On 6/16/2014 8:57 PM, Ary Borenszweig wrote:
On 6/16/14, 9:22 PM, Manu via Digitalmars-d wrote:
On 17 June 2014 10:08, deadalnix via Digitalmars-d
<[email protected]> wrote:
On Monday, 16 June 2014 at 15:16:44 UTC, Manu via Digitalmars-d wrote:

What say you to that, Walter?

Apple have committed to pervasive ARC, which you consistently argue is
not feasible...
Have I missed something, or is this a demonstration that it is
actually practical?


http://stackoverflow.com/questions/24101718/swift-performance-sorting-arrays


Does it answer the question ?

-Ofast seems to perform the same as C++. -Ofast allegedly does
basically what '-release -noboundscheck' does. You'd never try and
benchmark D code without those flags.

But other languages are very fast without loosing the bounds check...
Other languages don't sacrifice safety and yet are very performant.

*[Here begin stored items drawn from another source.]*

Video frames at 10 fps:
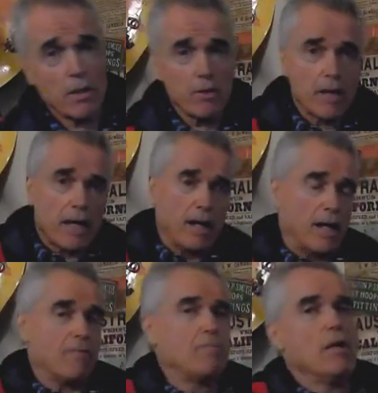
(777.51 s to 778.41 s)
You
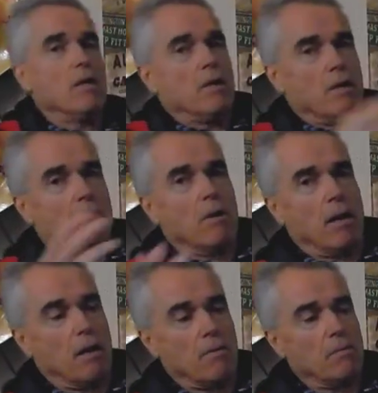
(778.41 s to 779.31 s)
have
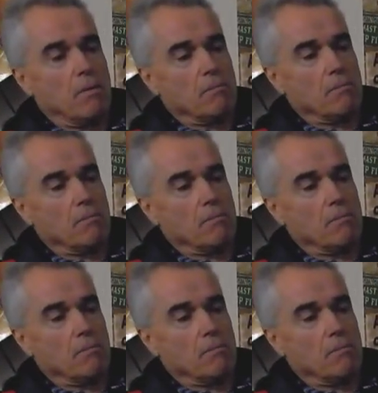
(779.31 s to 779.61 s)
uh,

Well, I think interesting part we're trying to look at here is the ARC's impact on speed. We already know bounds-/overflow-checks can slow things down, so I'm not sure the -O3 and -O0 timings are relevant to the analysis of ARC's impact. (If anything, I have a hunch they're more indicative of Swift's current immaturity.)

But, the comments in that thread seem to suggest that -Ofast *keeps* the ARC. If that's so, then the -Ofast timings seem to suggest ARC might not necessarily be a performance killer. Although direct side-by-side comparison with a D equivalent (or an otherwise no-ARC version) would be more meaningful.